In a leading news item this past Christmas season, a federal district court judge in Pennsylvania held that the Dover Area School Board violated students’ Constitutional and civil rights by requiring teachers to inform their science classes that there are gaps or problems in Charles Darwin’s theory and other theories of evolution.1/ The 139-page opinion has been hailed as a “strategic defense of Darwinian theory” that “will be extremely useful . . . to science teachers and others who are struggling against . . . tremendous pressure to bring religion into the classroom.” 2/ Darwin’s detractors, it is said, have been left “wounded” and in “dismay.” 3/
As a parent, an American and a lawyer, there is much that troubles me about the outcome in Dover. As a father of young children, I am concerned by the scientific establishment’s desire and ability to squelch this attempt to open, ever so slightly, the in-school treatment of evolution. Can evolution’s foundations be so vulnerable as to need iron-clad protection from any intelligent inspection? As an American and a lawyer, I am concerned by the continued drift of Establishment Clause jurisprudence from any connection with common sense. Can the republic’s commitment to the free exercise of religion really be so fragile that theocracy likely will reign in Dover, Pennsylvania, if science teachers disclose that there are gaps or problems in evolutionary theories?

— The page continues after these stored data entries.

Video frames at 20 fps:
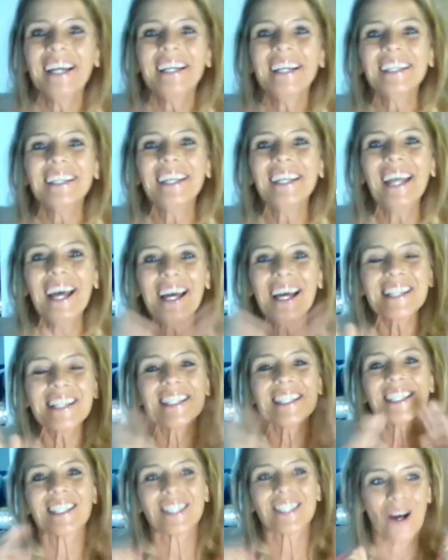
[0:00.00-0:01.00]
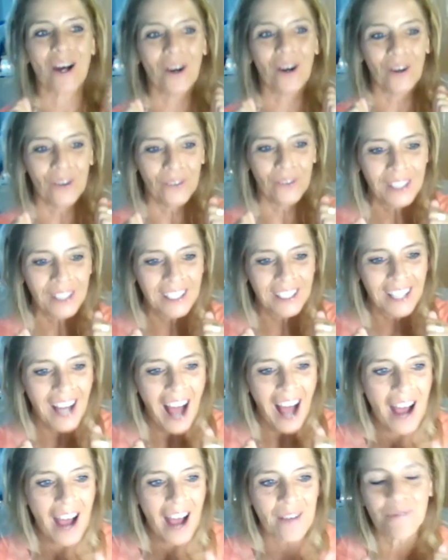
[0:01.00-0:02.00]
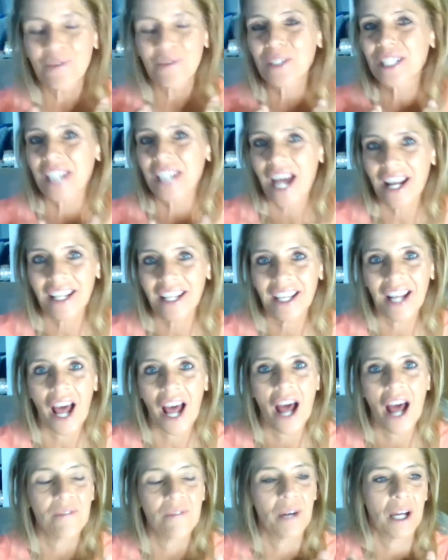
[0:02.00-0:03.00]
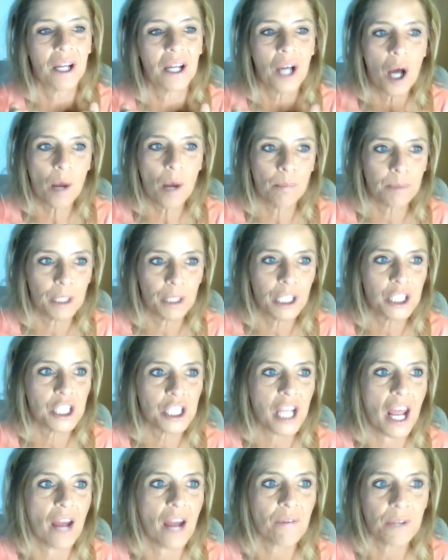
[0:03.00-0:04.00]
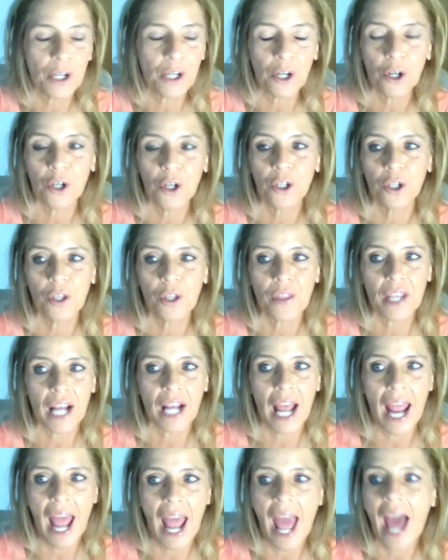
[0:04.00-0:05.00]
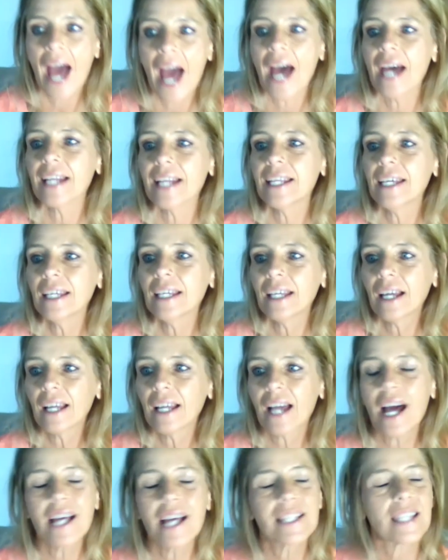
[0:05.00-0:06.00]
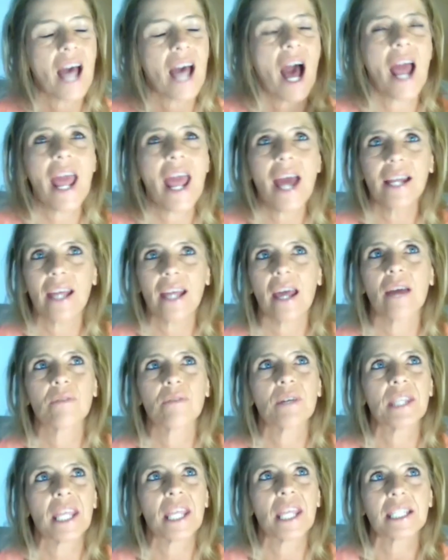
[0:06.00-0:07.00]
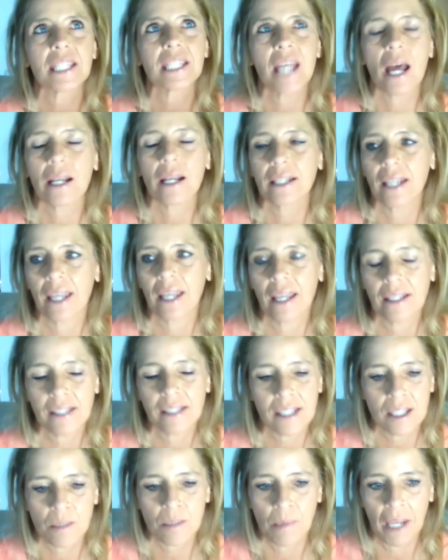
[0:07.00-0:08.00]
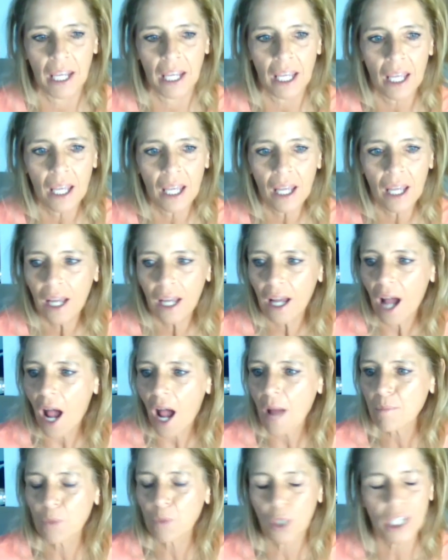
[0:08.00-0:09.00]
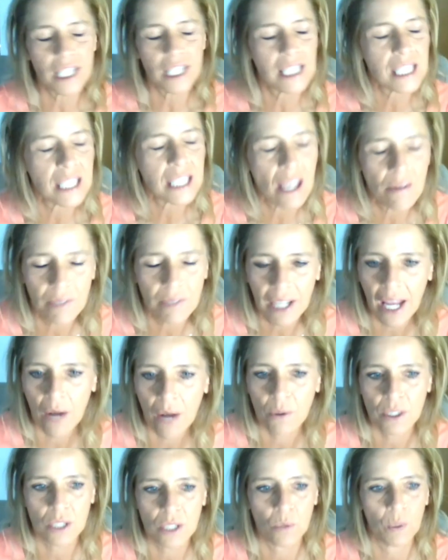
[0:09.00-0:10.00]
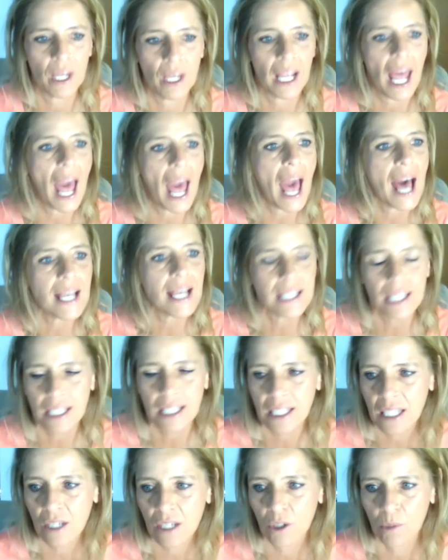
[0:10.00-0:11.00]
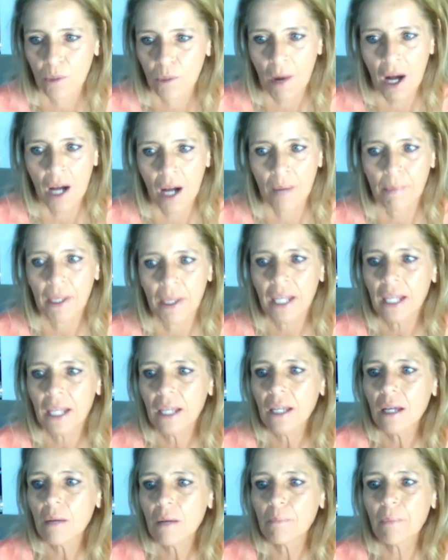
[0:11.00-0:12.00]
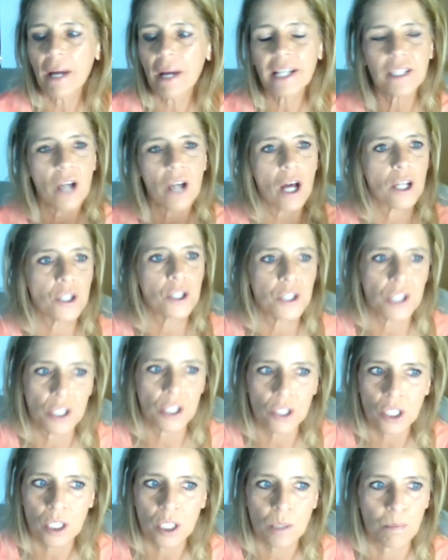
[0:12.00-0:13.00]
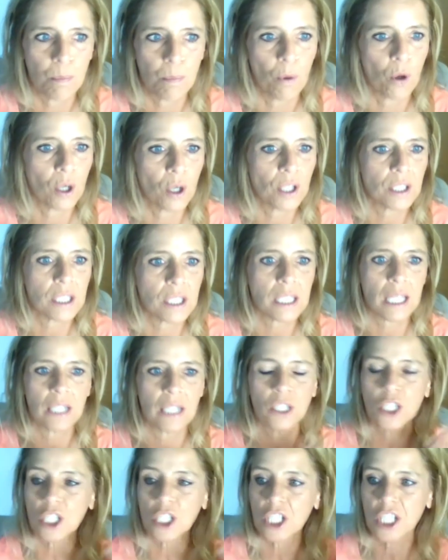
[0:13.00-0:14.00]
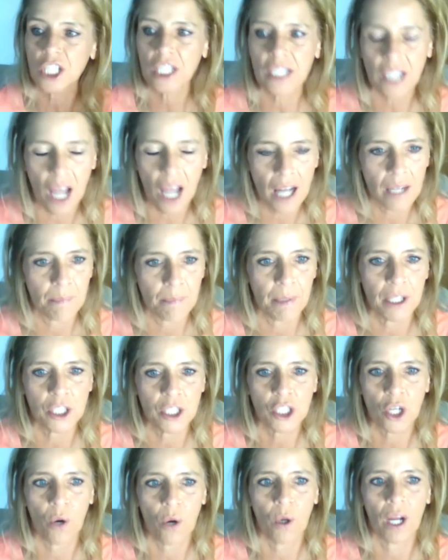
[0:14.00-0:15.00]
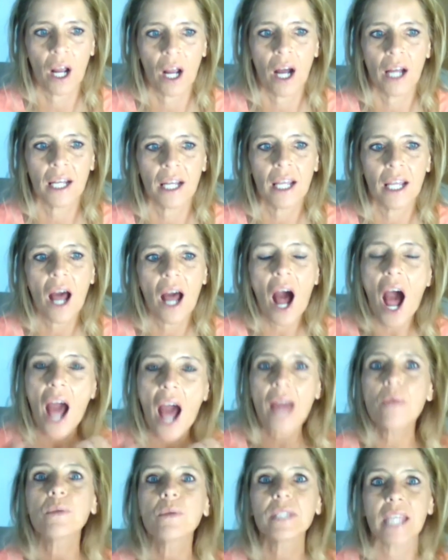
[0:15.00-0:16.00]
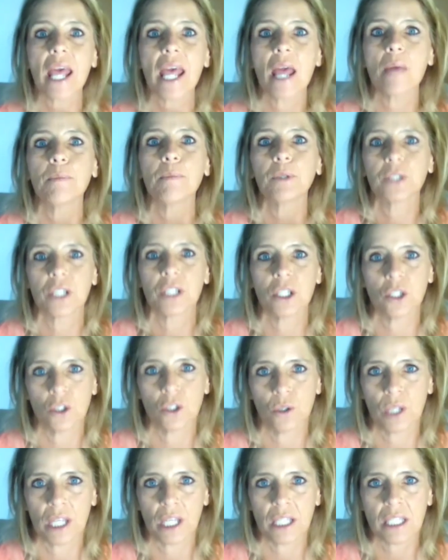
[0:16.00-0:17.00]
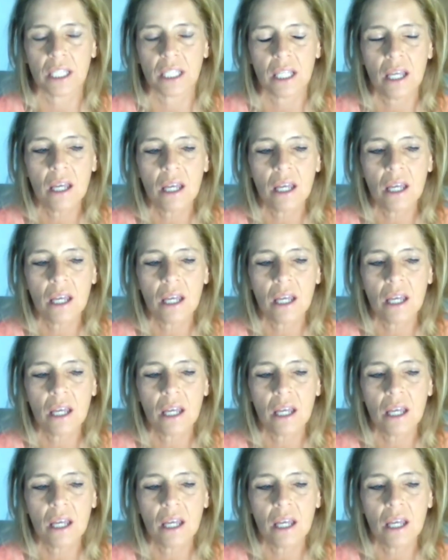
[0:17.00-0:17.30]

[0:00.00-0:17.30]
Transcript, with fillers: Yes. So I've done it. I've accomplished every hurdle that I had. Guys, I had everything stacked against me. I'm working 70 hours a week as a single mom. My daughter's in sports and she's got a bunch going on. I was able to do this.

As serious as they are, these concerns pale in comparison to my distinctively Christian concerns. As a follower of Christ, I am most troubled by Judge Jones’ confident assertion that:
many of the leading proponents of [Intelligent Design] make a bedrock assumption which is utterly false. Their presupposition is that evolutionary theory is antithetical to a belief in the existence of a supreme being and to religion in general.4/
It is startling that a well-educated, thoughtful member of the federal judiciary could undertake a careful, exhaustive analysis of these issues and still fail to appreciate the clash of worldviews at the core of the conflict. Judge Jones is right to elucidate his understanding of the presuppositions of Intelligent Design proponents. But he fails to complete the analysis with respect to proponents of Darwinism. If we put the advocates’ presuppositions side-by-side, it should be clear that they are fundamentally opposed to each other.